Wednesday, 15 May 2013

Battle of the Gods Typography

For Battle of the Gods I wanted a font that suited the theme, so I decided to design my own. I knew that the text would be laser etched, in which case it would need serifs (based on my knowledge of the way Romans carved their letters into stone), so I started by taking some good fonts and adding demonic style serifs, because I thought they'd look cool.





 Kari Display Pro plus spiky serifs

 Futura Black with curly serifs

Helvetica Black with spiky curly serifs

I realised that if I'm laser etching this it will be quite thick, which would make it expensive. So I looked into another style of text I like, Blackletter, because it's a lot thinner and I thought that the intricacies of it would come out nicely etched into wood.


It looks cool, but it just says medieval, it doesn't say Fantasy wargame. To make up for where I was missing I looked at some wargame fonts, I checked out:




I tried to write my game font in the same style as these, with varying successes:




I decided that due to the size constraints I would be better off with 2 layers than 1 single line of text, and I was inspired by the font Alchemy to have letters that were a bit bizarre looking.
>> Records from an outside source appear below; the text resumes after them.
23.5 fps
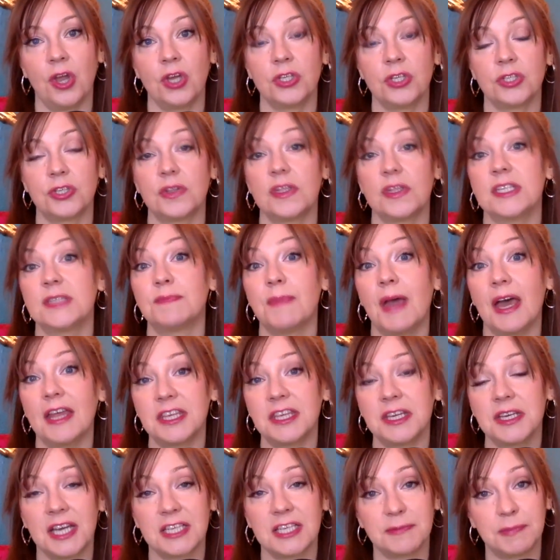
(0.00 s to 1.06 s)
So this
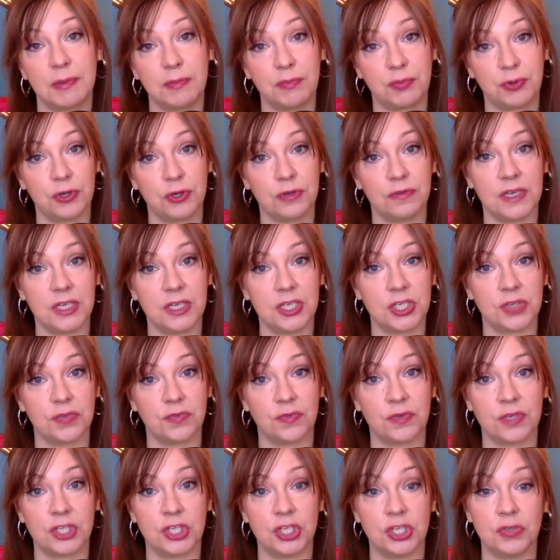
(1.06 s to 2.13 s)
method has been proven to
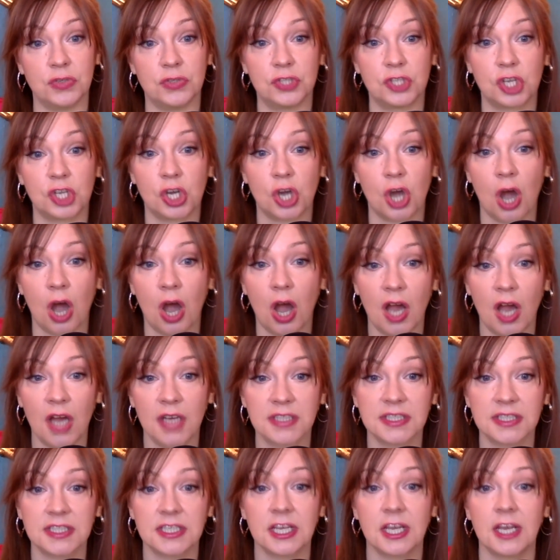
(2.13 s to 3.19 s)
reduce
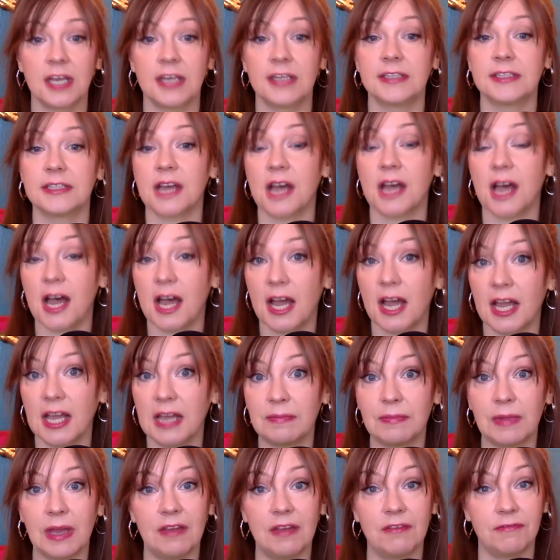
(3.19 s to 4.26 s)
costs,
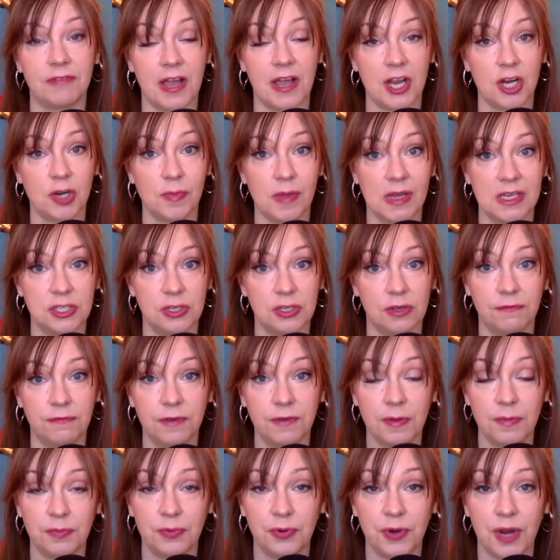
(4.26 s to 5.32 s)
time, environmental
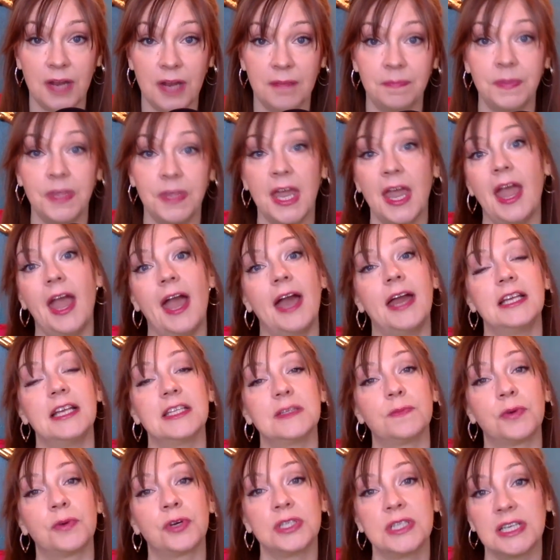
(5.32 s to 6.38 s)
footprint, and it's
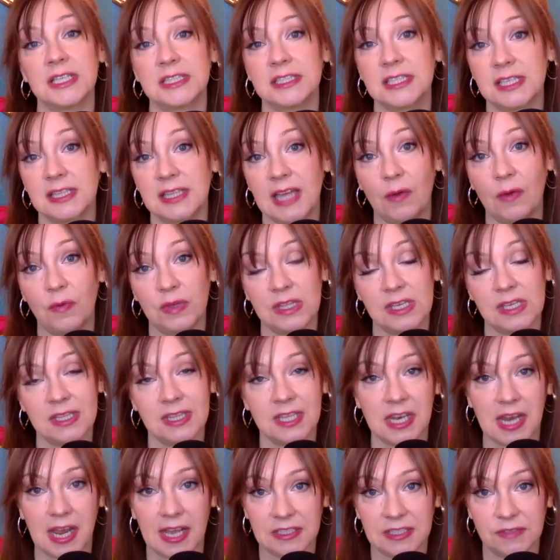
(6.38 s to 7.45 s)
predicted that within the
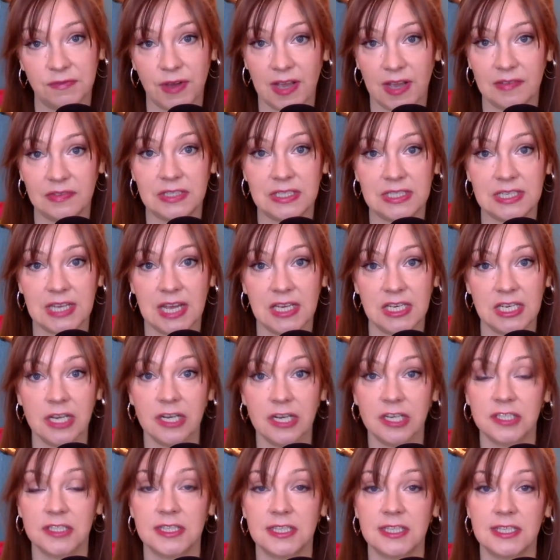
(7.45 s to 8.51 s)
next 5 to 10
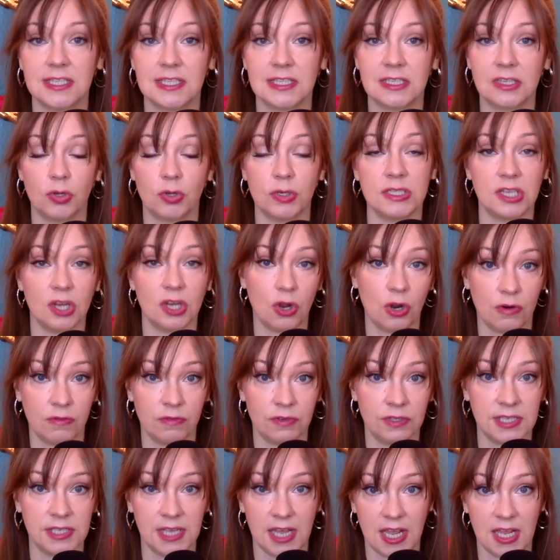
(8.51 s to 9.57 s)
years, this is going to
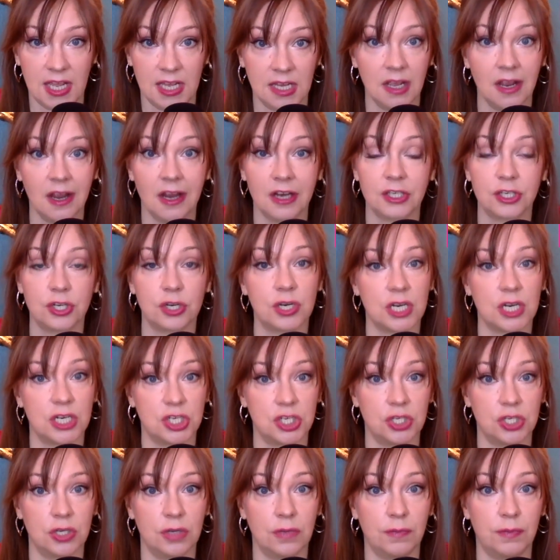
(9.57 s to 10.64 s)
overtake
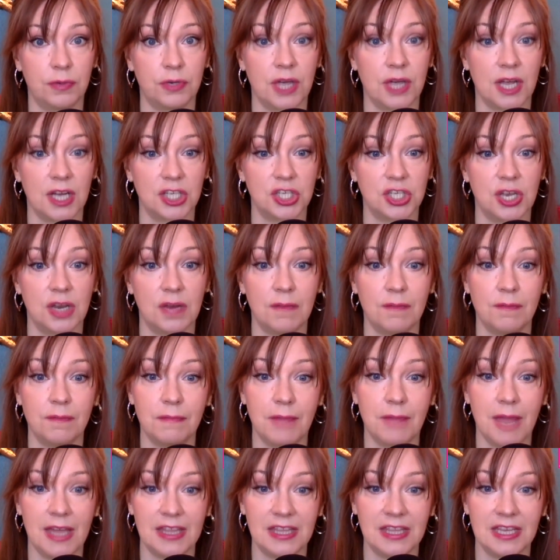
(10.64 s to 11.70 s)
traditional production
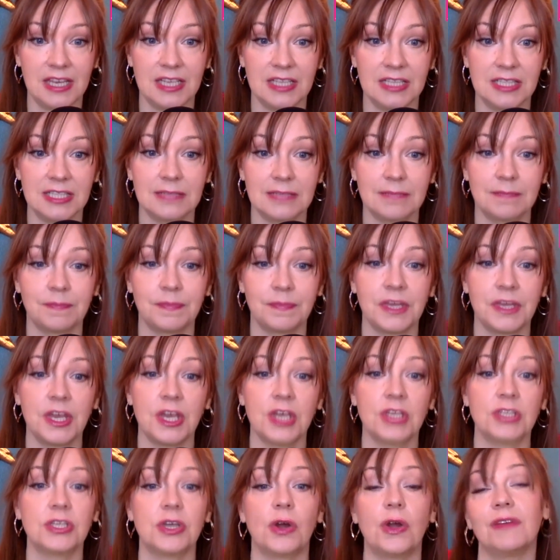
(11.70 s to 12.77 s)
methods.
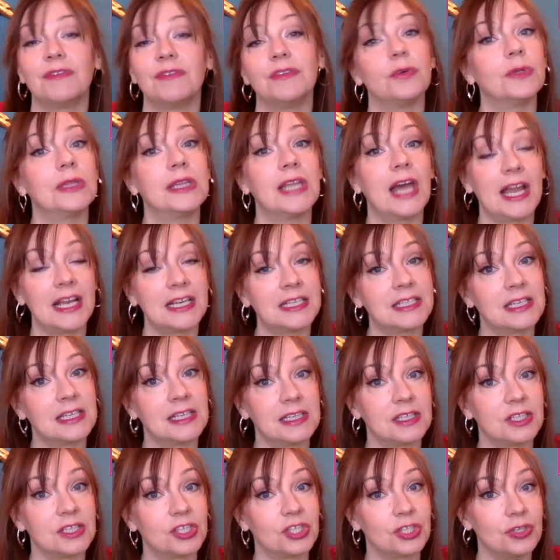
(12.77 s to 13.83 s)
So if you would like
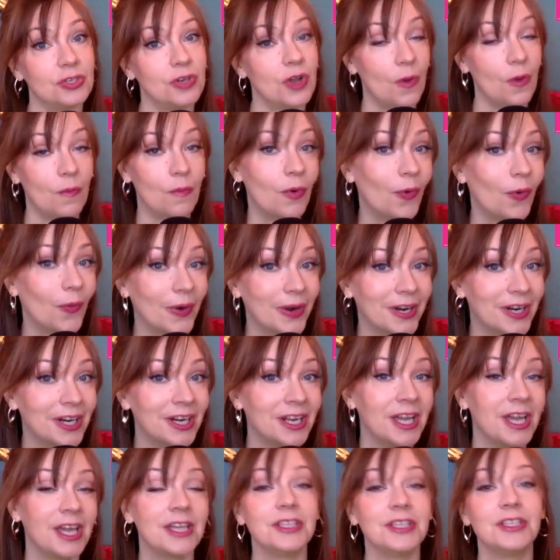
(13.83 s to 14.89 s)
to know more,
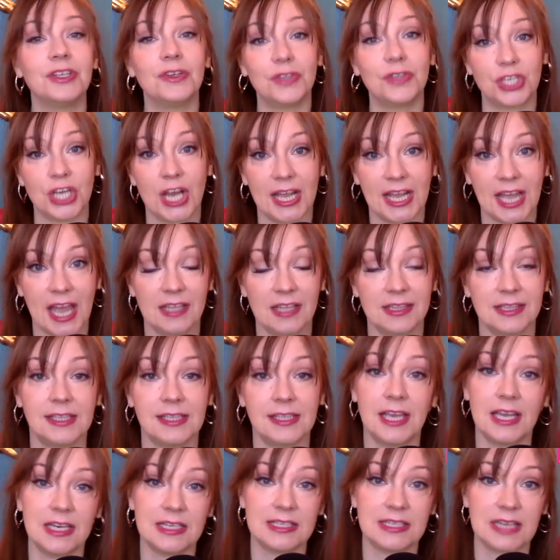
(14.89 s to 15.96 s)
do check out the
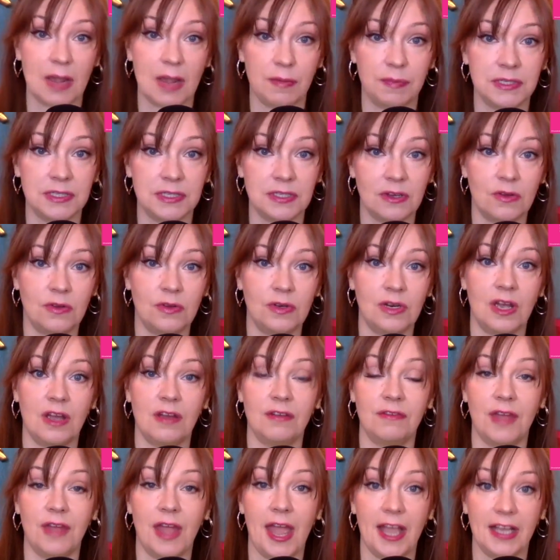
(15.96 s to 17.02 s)
latest episode
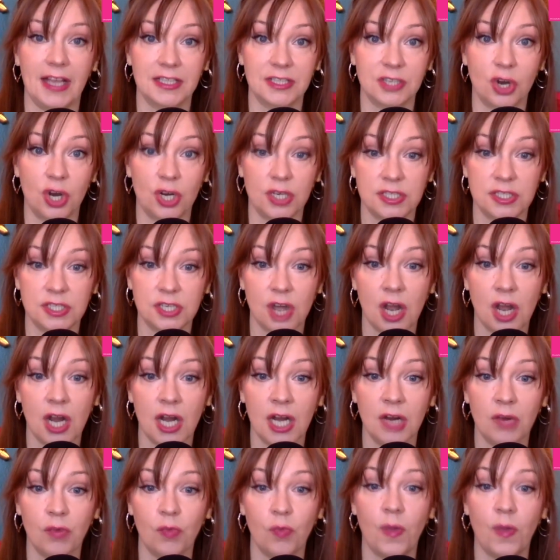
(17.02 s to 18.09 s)
of XR
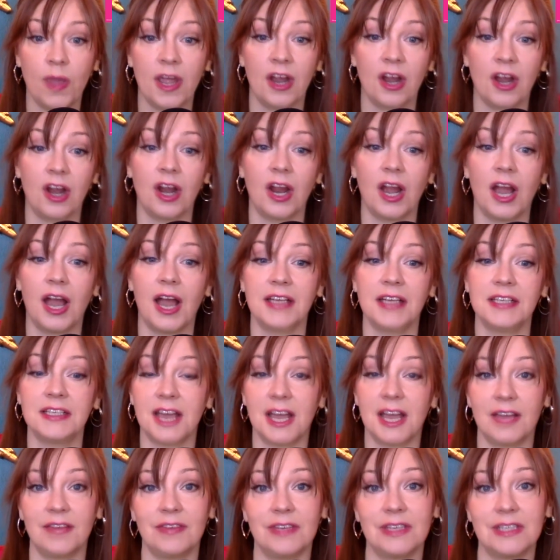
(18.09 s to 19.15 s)
Star, where I
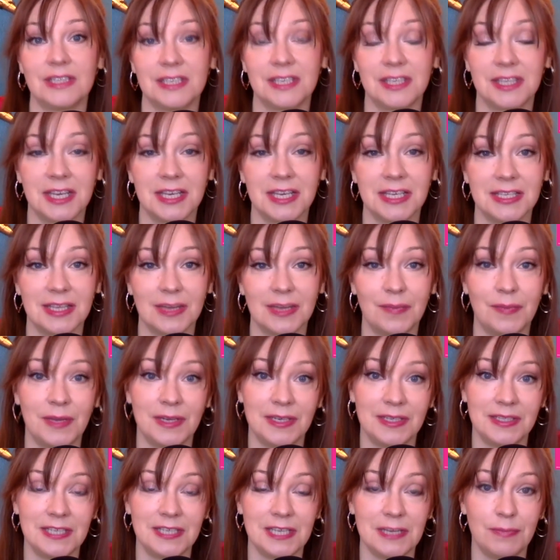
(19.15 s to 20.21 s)
dive into this a bit
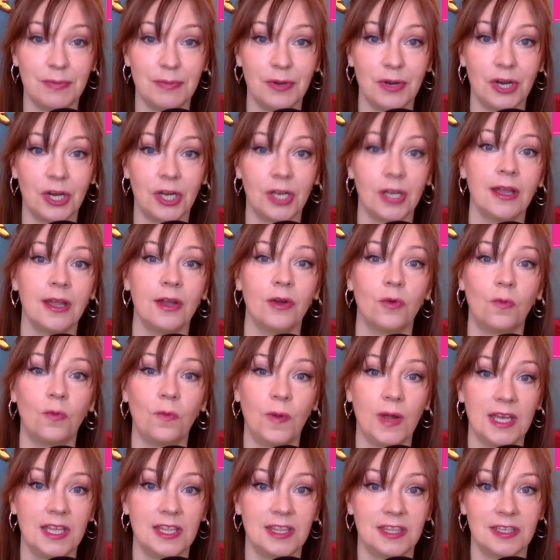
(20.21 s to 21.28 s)
deeper
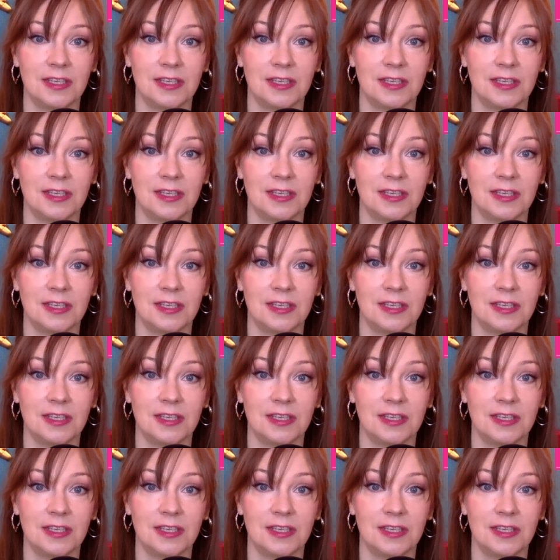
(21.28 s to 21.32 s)
with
I realised that due to the nature of the laser etcher I was better off with just outlining the text, which meant that the outline had to be pretty cool, with some overlapping underlapping shit. That was how I settled on this style of B.


Now that I had these overlapping spikes I designed the rest of the text with this in mind. Because it's a display heading I really just considered how each letter would look in the word it was part of, considering it as a whole image. 
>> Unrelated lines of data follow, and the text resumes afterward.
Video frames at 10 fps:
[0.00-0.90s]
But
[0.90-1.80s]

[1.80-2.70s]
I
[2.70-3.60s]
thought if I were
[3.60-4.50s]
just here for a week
 With this I decided that a smaller O was good and a snake like S (like my dragon) and the Bone style serifs I had for the letter B carried over to the D.

I spent a long while trying to figure out how the G and O linked into each other. I wanted to the decorative serifs to lead into one another, and for the finished thing to look a bit mental.
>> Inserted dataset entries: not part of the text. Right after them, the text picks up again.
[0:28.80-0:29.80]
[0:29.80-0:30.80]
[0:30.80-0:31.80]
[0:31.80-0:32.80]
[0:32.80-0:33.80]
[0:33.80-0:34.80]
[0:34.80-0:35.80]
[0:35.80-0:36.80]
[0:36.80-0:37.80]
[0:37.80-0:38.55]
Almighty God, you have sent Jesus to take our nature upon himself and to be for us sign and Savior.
Which all lead me to this finalised version:

My dad's always saying that beauty is about how symmetrical you are, so I tried to make my title text symmetrical. so the S and G both have parts that curl down and towards the centre, and the B and the L + E mirror each other. I slotted the "of the" part in the middle, which I'd decided on by seeing how the curly Fs I like to draw could link up with a much simplified version of the O I used in "GoDS"and then writing "the" so it matched. I think it managed to combine the madness of the Mordehiem title with the sleeker look of the Warmachine title. AND most importantly it focusses on the line rather than the fill, which is what the Laser Etcher is all about.

After that I use the website myscriptfont.com to create a font out of what I'd designed for the display text. I simplified it somewhat and got this:



The end result doesn't really work at small sizes because the lines are so thin. I tried using it to write everything but the response was it was too difficult to read, so I only used it for headings and just used the same text they use for Warhammer source books for my body text, Garamond. The good thing though was I was able to make some symbols for use within the game, such as Energy and Damage, these extra characters were the £ and € symbols in my font. So whilst it was mostly written in an already existing font my display font allowed me to personalise the titles and add symbols into the text easily.